Readers of this blog may note that we have previously discussed the topic of anti-concurrent causation clauses in various jurisdictions around the country (see here, here, and here). As a quick reminder, an anti-concurrent causation clause is that prefatory language that precedes a list of excluded perils, and that generally provides that the policy “does not insure loss or damage directly or indirectly caused by, arising out of or resulting from” those enumerated perils, “regardless of any other cause or event contributing concurrently or in any sequence to the loss.”

In the wake of Hurricane Sandy, we highlighted an effort by a consumer group to block application of anti-concurrent causation clauses for Sandy losses on the grounds that “flooding” is typically an excluded peril, and that, were the clause to be applied, a large portion of the damage that occurred as a result of Sandy would not be covered under a typical first-party property policy. Now, more than three-and-a-half years after Sandy, more and more cases brought by homeowners against insurers are winding their way through the court system, and courts in those areas impacted by Sandy are being presented with important questions of policy interpretation on a host of issues, including the potential application of anti-concurrent causation language.
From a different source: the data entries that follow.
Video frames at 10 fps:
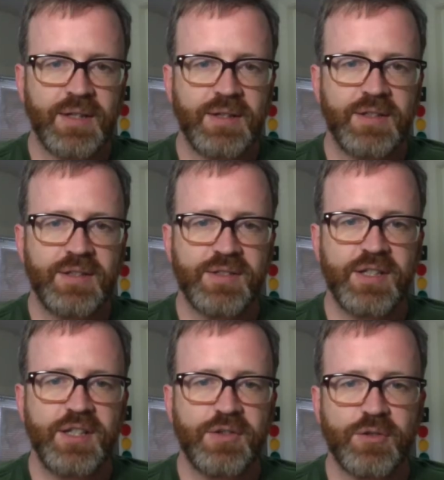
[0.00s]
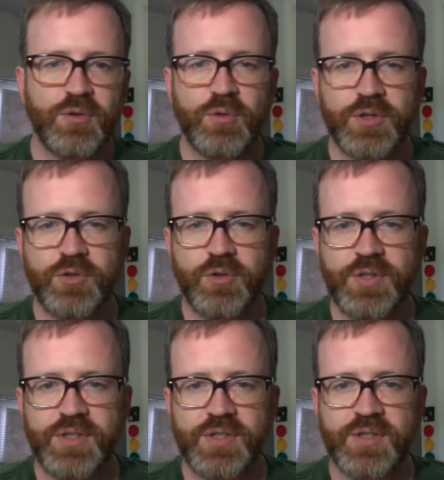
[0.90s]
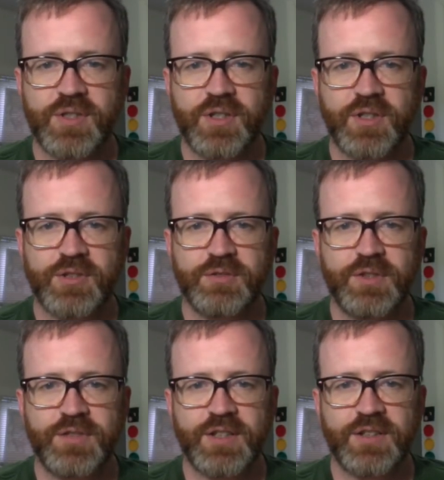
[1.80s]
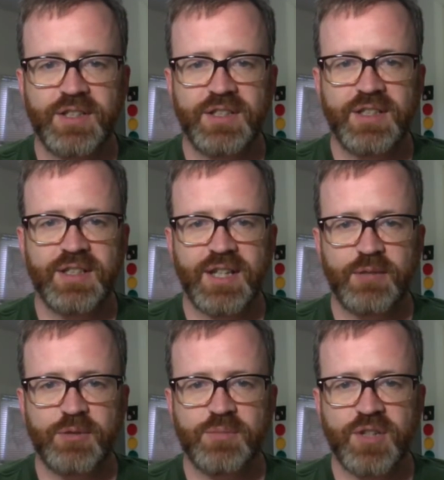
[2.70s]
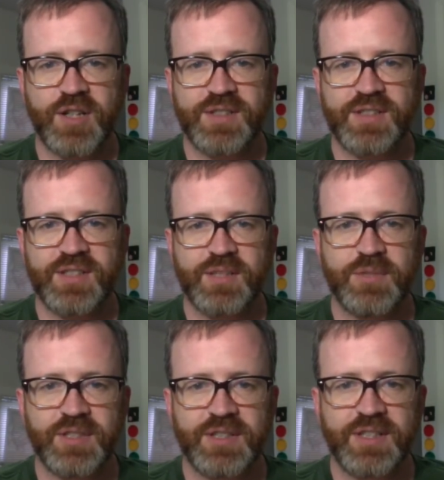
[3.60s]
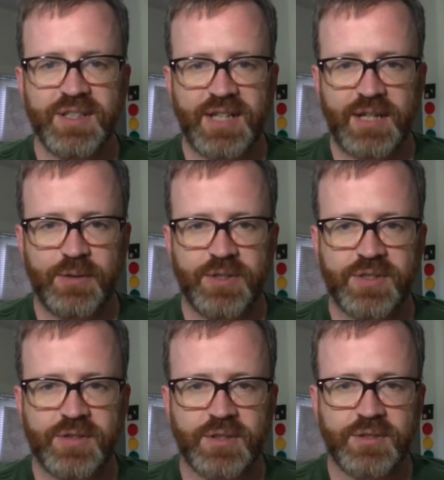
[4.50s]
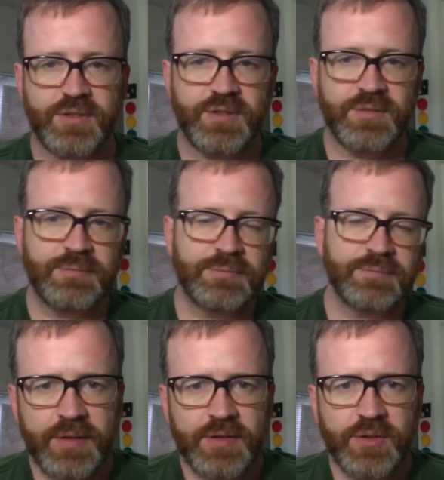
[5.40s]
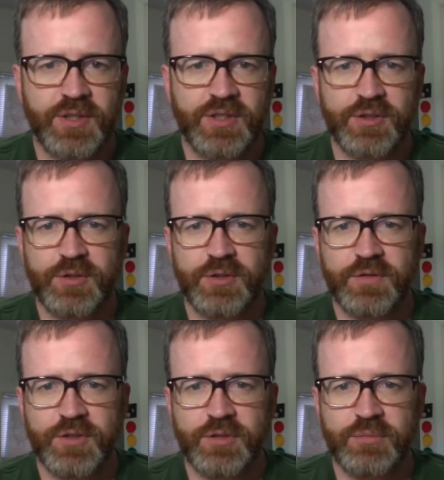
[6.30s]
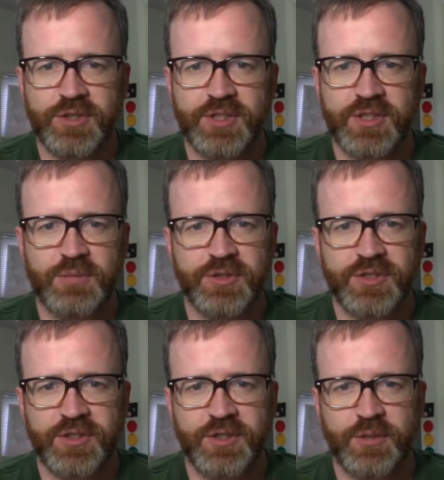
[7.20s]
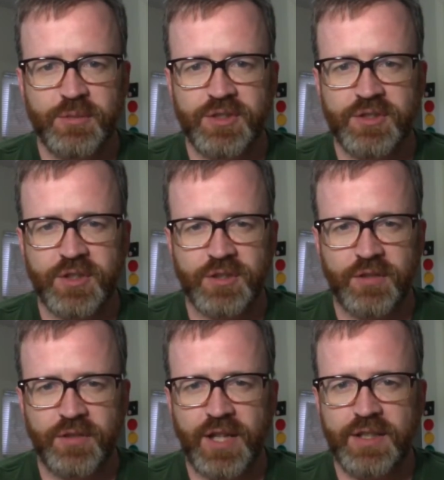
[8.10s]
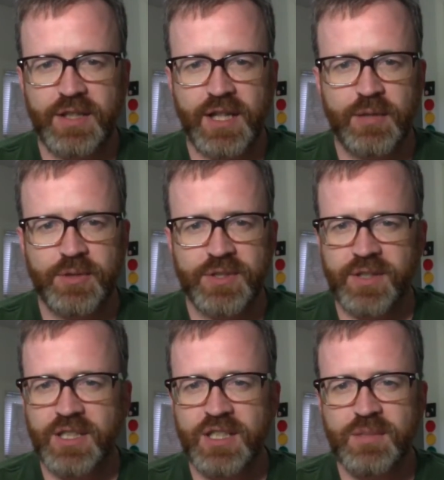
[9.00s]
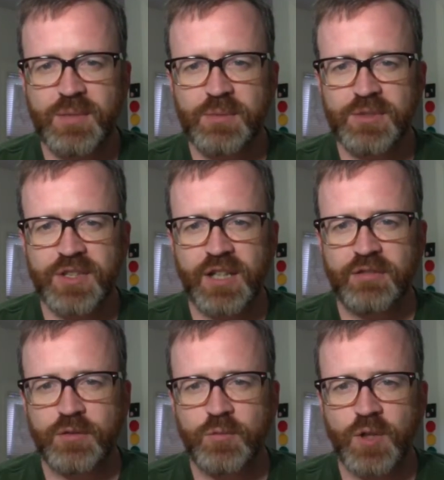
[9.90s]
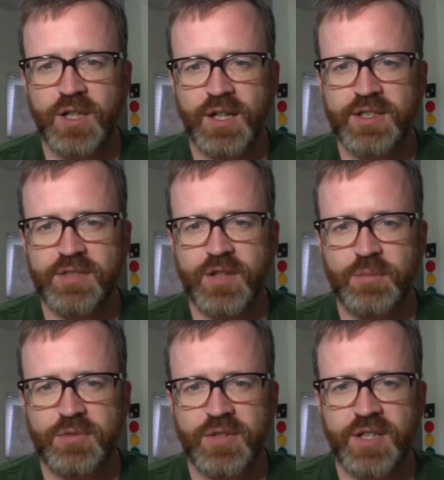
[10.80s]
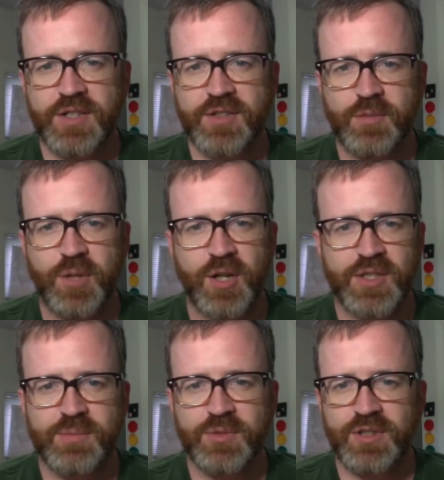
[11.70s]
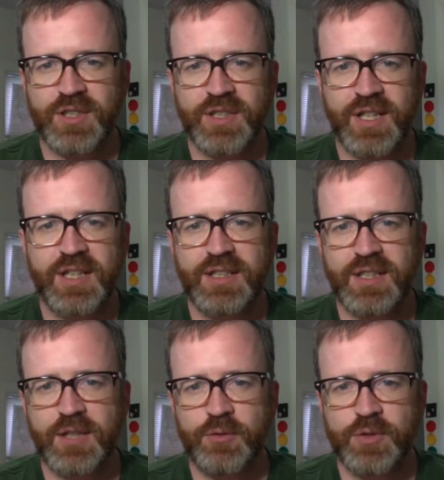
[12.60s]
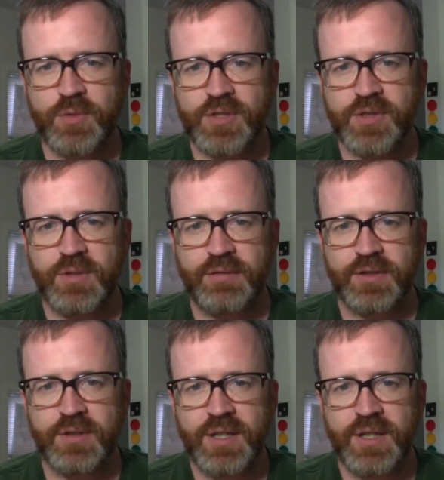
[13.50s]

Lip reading: These either-or choices also reflect the innate language processing ability and how it is structured. So these are universal principles that determine the structure of any language, and they need to be able to govern what kinds of operations are possible in any language whatsoever.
Such was the case in a recently decided federal lawsuit in New Jersey. In Keelen v. QBE Ins. Corp., 2016 U.S. Dist. LEXIS 55895 (D.N.J. Apr. 27, 2016), Plaintiffs owned a residential beach property located in Ortley Beach, New Jersey. The insured property suffered significant damage during Sandy that was at least partially caused when the house was knocked off of its foundation. Plaintiffs’ claim for wind damage was denied because the damage attributable to wind fell below the wind deductible, and because the insurer determined that the vast majority of the damage was not covered due to the policy’s exclusion for “water,” which included “flood,” “surface water,” “storm surge,” and “waterborne materials,” and which was preceded by an anti-concurrent causation clause.

Plaintiffs brought suit, and the defendant insurer moved for summary judgment. During the briefing of that motion, the parties appear to have agreed that a substantial portion of the damage to the insured property occurred when it was impacted by a neighbor’s house that had apparently escaped from its foundation and been pushed by the rising water onto Plaintiffs’ property. In granting the insurer’s motion for summary judgment, the Court noted that pre-Sandy New Jersey courts (at both the state and federal level) had upheld application of anti-concurrent causation clauses. The Court found that “Plaintiffs have not offered any evidence showing that storm surge did not, at least indirectly, cause the losses at issue,” and therefore concluded that the claim was not covered under the policy.

The Keelen decision is an important recognition of the continued applicability and enforceability of anti-concurrent causation language in New Jersey.